Mike Gazda, a spokesperson with PG&E, said the utility has 7,000 people working on restoring power. Even crews from Wisconsin are aiding the effort. But he said turning the lights back on in the Santa Cruz Mountains, with clusters of homes tucked down narrow winding roads, is a perennial challenge for the utility.

“A lot of these outages you can’t flip a switch and get 1,000 people back into power,” he said. “Making repairs might get a small pocket of two or six customers back into power.”
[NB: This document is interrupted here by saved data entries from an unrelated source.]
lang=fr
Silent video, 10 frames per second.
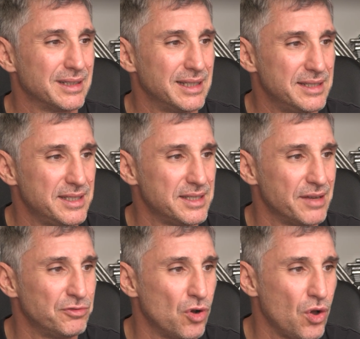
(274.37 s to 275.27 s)
Ici, c'est
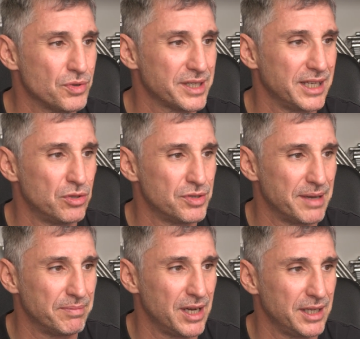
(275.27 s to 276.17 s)
Florence qui est
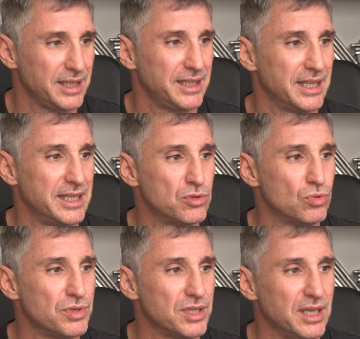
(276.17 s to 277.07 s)
deuxième dan et qui a des
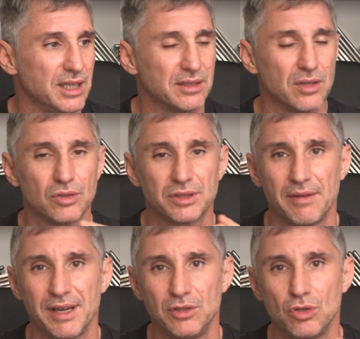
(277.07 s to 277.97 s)
soucis dans le
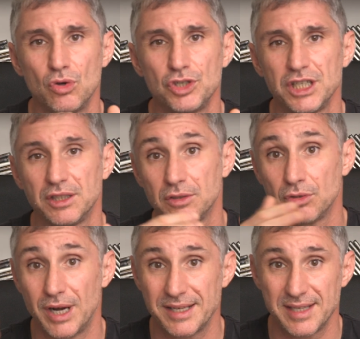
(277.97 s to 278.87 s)
travail de Gauchine,
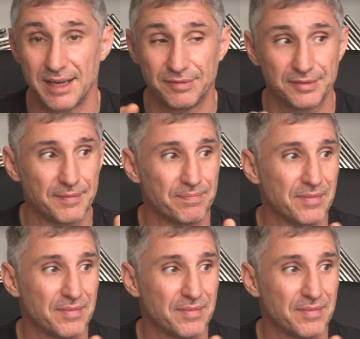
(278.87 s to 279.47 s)
de la self.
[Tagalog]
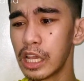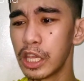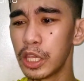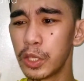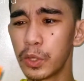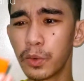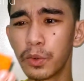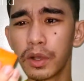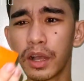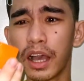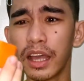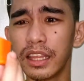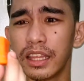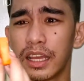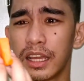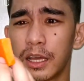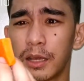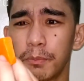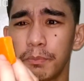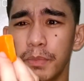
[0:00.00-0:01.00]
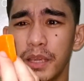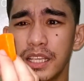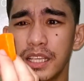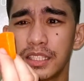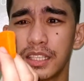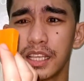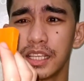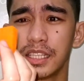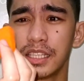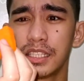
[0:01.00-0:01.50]
yung kada
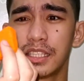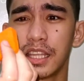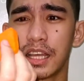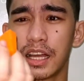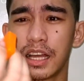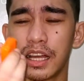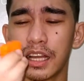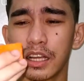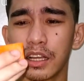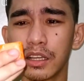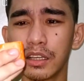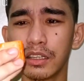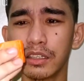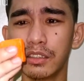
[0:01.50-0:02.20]
pieces ng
PG&E crews assess a transmission tower that collapsed in Willow Glen in San Jose, Calif., Tuesday, Jan. 10, 2023. (Karl Mondon/Bay Area News Group)
PG&E crews assess a transmission tower that collapsed in Willow Glen in San Jose, Calif., Tuesday, Jan. 10, 2023. (Karl Mondon/Bay Area News Group) 

Even though Bayless on the Sonoma Coast and Wells in Felton both had critical social media posts seeking assistance from PG&E, they applauded the utility’s workers in the trenches.

“The damage out here was massive. I’ve never seen anything like it,” said Bayless, who heads the California Trails Foundation. “They are working under drastically difficult conditions. With the wind still blowing, muddy roads that are completely impossible to access without tracked devices. I think we’re all super grateful for the effort that’s being put into it.”

But Bayless faulted PG&E for not putting more resources into placing local transmission lines underground, a costly process that experts say is necessary to stave off wildfires and lessen the impacts of downed trees hitting power lines. PG&E’s equipment has been blamed for a slew of wildfires, including the 2018 Campfire that killed 84, and the agency is now moving forward with undergrounding in fire-prone areas of the state.

“We all are bracing for the inevitability and inconvenience of more outages just like this,” said Bayless. “Hundred-foot trees are now regularly falling into the transmission line easement.”

Along with undergrounding, PG&E should have long ago switched from wooden transmission line poles to steel and concrete, said Robert McCullough a veteran energy consultant in Portland, Oregon. “The list of solutions is literally textbook.”